360 grados

Palomares

28.10.2015 | 01:15

El famoso baño en aguas de Palomares del ministro de Información y Turismo de Franco, Manuel Fraga, y el embajador de EEUU en España, Angier Biddle Duke, forma ya parte de la iconografía de la manipulación y mentira de la dictadura franquista.

El 17 de enero de 1966 se estrellaron en el cielo almeriense dos aviones de EEUU, lo que provocó la caída de cuatro bombas nucleares: una fue recuperada del mar con ayuda de un pescador y dos liberaron plutonio radiactivo, que contaminó las tierras de esa localidad andaluza.
Ha llovido mucho incluso en Andalucía desde que el régimen de Franco se dedicó a una maniobra de ocultamiento de la gravedad de aquel accidente nuclear, y sólo ahora se aviene nuestro gran aliado a admitir su responsabilidad en lo sucedido y a recoger y trasladar a su país la tierra que ha permanecido todo ese tiempo contaminada.

¿Se imaginan ustedes que un país que se respetase a sí mismo como nuestra vecina Francia hubiese permitido que transcurriera medio siglo con esos residuos radiactivos en su territorio en lugar de exigir su inmediata retirada y el pago de indemnizaciones?

Resulta casi bochornoso ver la foto del otro día en el madrileño palacio de Santa Cruz en la que el secretario de Estado norteamericano y nuestro ministro de Exteriores aparecen sonrientes firmando una declaración de intenciones sobre Palomares.

Una declaración que, según nuestro jefe de la diplomacia, va a reparar lo que califica eufemísticamente de «un error cometido hace cincuenta años», y que para colmo no precisa nada: ni medidas concretas, ni plazos, ni indemnizaciones.

Todos son «parole, parole», como en la famosa canción de Mina y Alberto Lupo. Se habla en el documento de «negociar tan pronto como sea posible un acuerdo para determinar, las actividades, funciones y responsabilidades precisas de ambos participantes para ejecutar el proyecto de rehabilitación y depósito».

¿Cuál es la responsabilidad, no sólo de Estados Unidos, causante del accidente, sino también de la dictadura, que permitió el estacionamiento de armamento nuclear en nuestro territorio, y de los sucesivos gobiernos de la democracia que han permitido que esas tierras contaminadas continuaran allí?

Y ahora, como en la película de Berlanga Bienvenido míster Marshall, los vecinos de Palomares «esperan un efecto positivo» del acuerdo y, sin acabar de creérselo del todo, confían, en palabras del alcalde, en que pueda «crearse un museo de la bomba o algo así» para que «venga la gente a visitarlo» y se «ponga fin a un tema que ha sido negativo para esta zona».

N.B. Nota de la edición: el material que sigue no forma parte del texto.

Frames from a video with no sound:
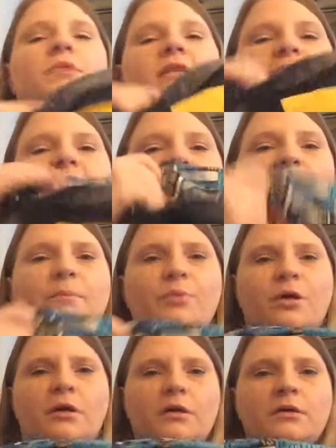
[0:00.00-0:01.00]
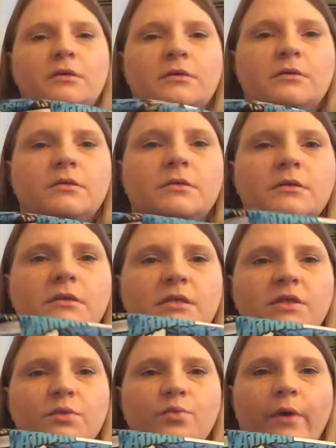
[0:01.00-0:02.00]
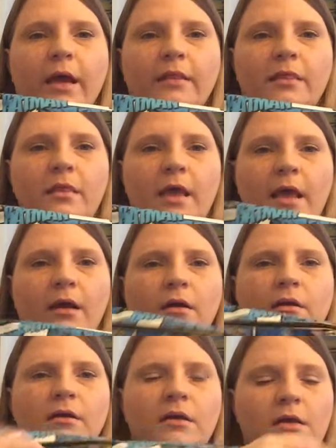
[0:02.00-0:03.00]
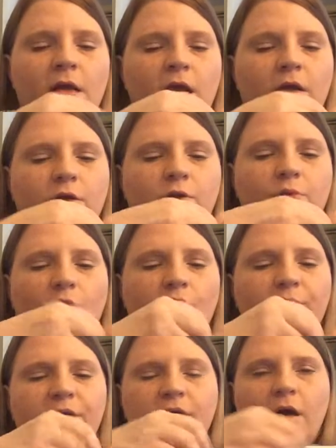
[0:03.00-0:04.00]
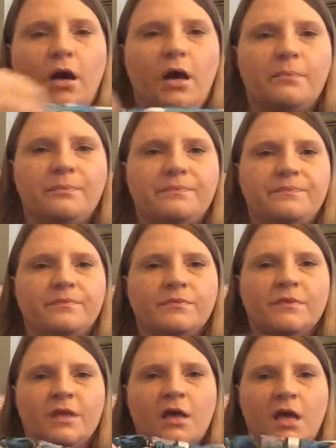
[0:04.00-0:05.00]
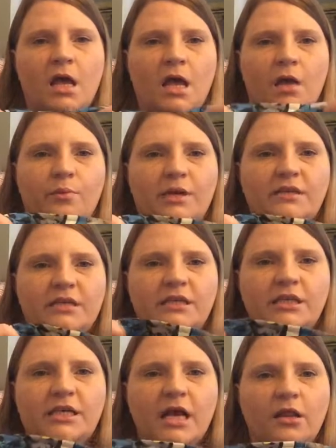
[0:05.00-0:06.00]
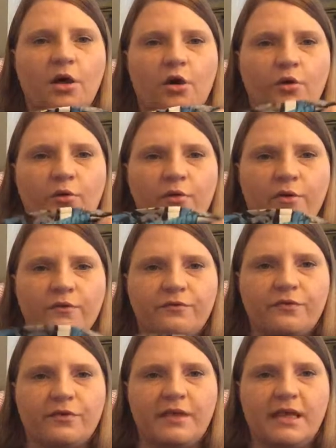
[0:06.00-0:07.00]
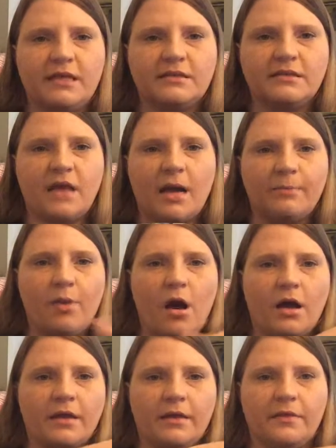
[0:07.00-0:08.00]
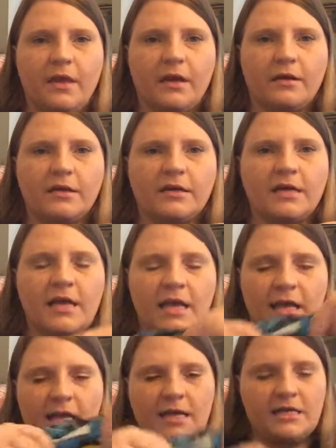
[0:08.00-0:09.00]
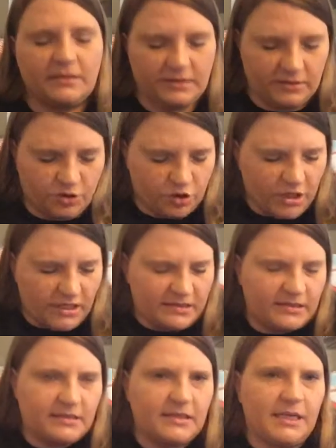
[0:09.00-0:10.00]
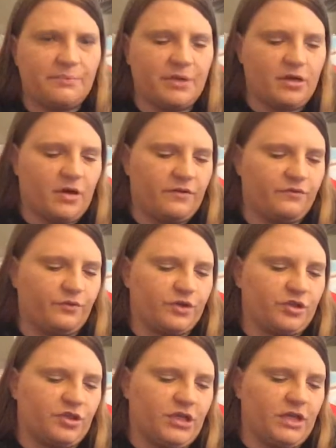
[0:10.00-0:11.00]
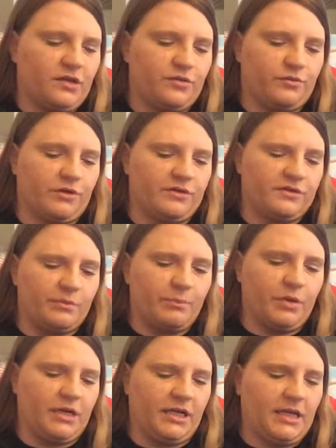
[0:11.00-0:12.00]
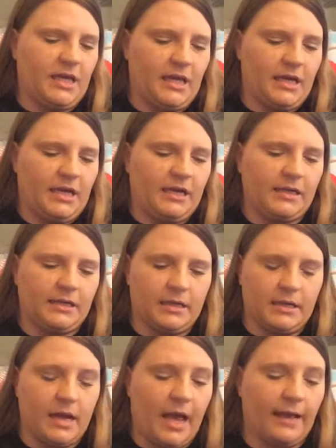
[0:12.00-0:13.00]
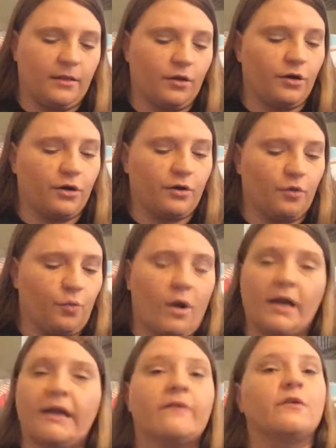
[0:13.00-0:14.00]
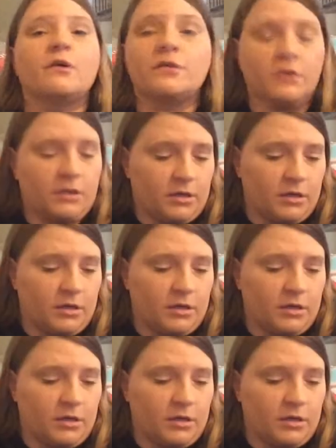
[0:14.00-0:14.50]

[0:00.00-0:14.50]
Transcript: The zipper is right there, and you open it up, and we did yellow for the inside pocket there. It's just deep enough where she can throw some money in, an inhaler or whatever.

Mientras tanto y para demostrar el «excelente estado» de las relaciones bilaterales, como lo califican las crónicas, el ministro de Exteriores regaló a su visitante una elegante guitarra española, que Kerry hizo ademán de tocar.

Entiendo la profunda irritación que en algunos, entre ellos mi colega Miguel Ángel Aguilar, producen siempre las noticias sobre los acuerdos de defensa que firma nuestro país con unos Estados Unidos que parecen tratarnos a veces como si fuéramos El Salvador o Guatemala, con perdón de ambos países.

Por ejemplo, en el caso de los últimos acuerdos, los relativos a las bases de Morón y Rota, parece como si a España lo único que le interesara es cuántos puestos de trabajo van a crear para la economía local – por cierto que muchos menos que los que siempre se prometen– sin que parezcan importarles ni a nuestro gobierno ni a nuestros parlamentarios otras consideraciones que serían propias de un país soberano.